SQL injection attacks are something you need to worry about regardless of the web programming technology you're using (all web frameworks need to worry about it, in fact). Here are a couple of very basic rules you must always follow:
- Don't construct dynamic SQL statements without using a type-safe parameter encoding mechanism. Most data APIs (including ADO + ADO.NET) have extra support that allows you to specify the exact type of parameter required (e.g., string, integer, and date) and can ensure that they are encoded to specifically avoid hackers trying to exploit it. Always use these features. For example, using ADO.NET with dynamic SQL will allow you to rewrite the code like so:
Dim SSN as String = Request.QueryString("SSN")
Dim CMD As new SqlCommand("SELECT au_lname, au_fname FROM authors WHERE au_id = @au_id")
Dim param = new SqlParameter("au_id", SqlDbType.VarChar)
param.Value = SSN
This will prevent someone from trying to sneak in additional SQL expressions (since the ADO.NET above knows how to string encode the AU_id value), and avoid other data problems (incorrectly typecasting values and the like). Note that the TableAdapter/DataSet designer built into the VS 2005 uses this mechanism automatically, as do the ASP.NET 2.0 data source controls.
One common misconception is that if you are using SPROCs or an ORM, you are completely safe from SQL injection attacks. This isn't true—you still need to be careful when you pass values to a SPROC. and/or when you escape or customize a query with an ORM, you should do it in a safe way.

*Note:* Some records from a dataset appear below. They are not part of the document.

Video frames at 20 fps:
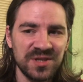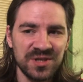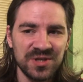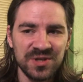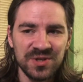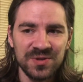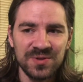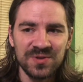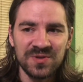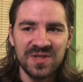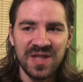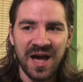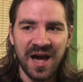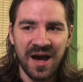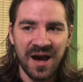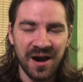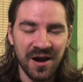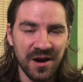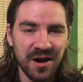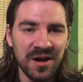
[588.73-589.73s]
issues that
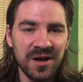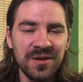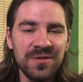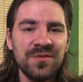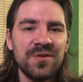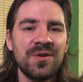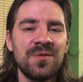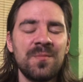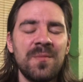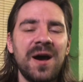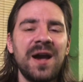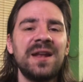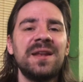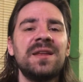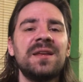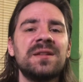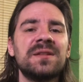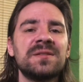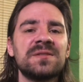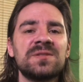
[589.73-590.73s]
are
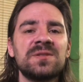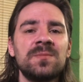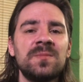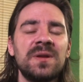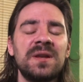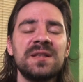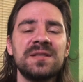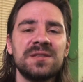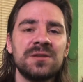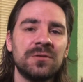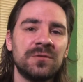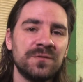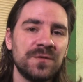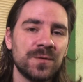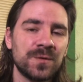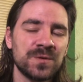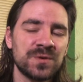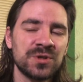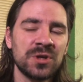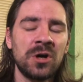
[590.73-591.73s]
undermining the stability of
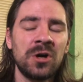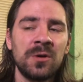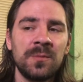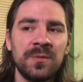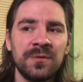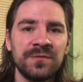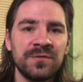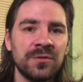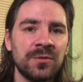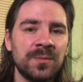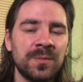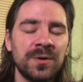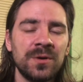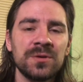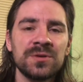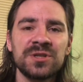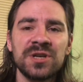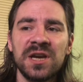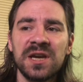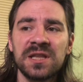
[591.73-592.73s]
your job, of your
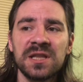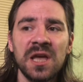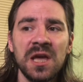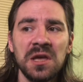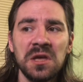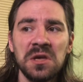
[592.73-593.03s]
project,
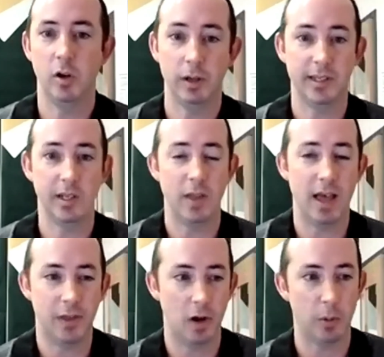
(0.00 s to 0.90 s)
consider
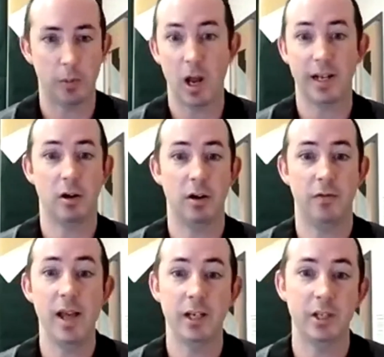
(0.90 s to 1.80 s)
that their proprietary
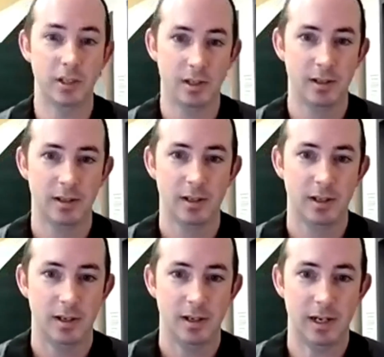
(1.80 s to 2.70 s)
advantage,
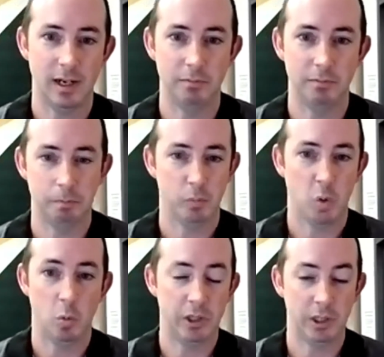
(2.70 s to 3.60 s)

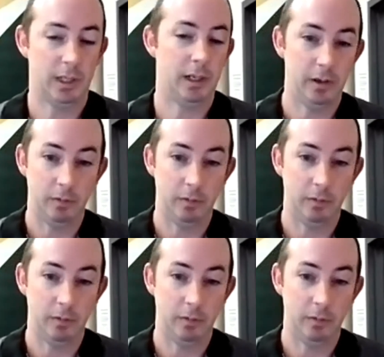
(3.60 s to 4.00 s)
which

- Always conduct a security review of your application before putting it in production. Furthermore, you should also establish a formal security process to review the whole code anytime you make updates. This later point is super important. Too often, I hear of teams that conduct a really detailed security review before going live, then have some "really minor" update they make to the site weeks/months later where they skip doing a security review ("It's just a tiny update—we'll code review it later"). As much as possible, always do a security review or double-check just to be on the safe side.
- Never store sensitive data in clear-text within a database. My personal opinion is that passwords should always be one-way hashed (I don't even like to store them encrypted). The ASP.NET 2.0 Membership API does this for you automatically and by default (it also implements secure SALT randomization behavior).
If you decide to build your own membership database store, I'd recommend checking out the source code for our own membership provider implementation that we published here. Moreover, you should make sure to encrypt credit card numbers and other private data in your database. This way, even if your database is compromised, at least your customer's private data can't be exploited.
- Make sure to write automation unit tests that specifically verify your data access layer and application against SQL injection attacks. This is great for safeguarding against the "It's just a tiny update, so I'll be safe!" scenario, and it even provides an additional safety layer that prevents you from accidentally introducing a bad security bug into your application.
- Lock down your database to grant the web application accessing it the minimal set of permissions that it needs to function. If the web application doesn't need access to certain tables, then make sure it doesn't have permissions to them. If it is only generating read-only reports from your account payables table, then make sure you disable insert/update/delete access.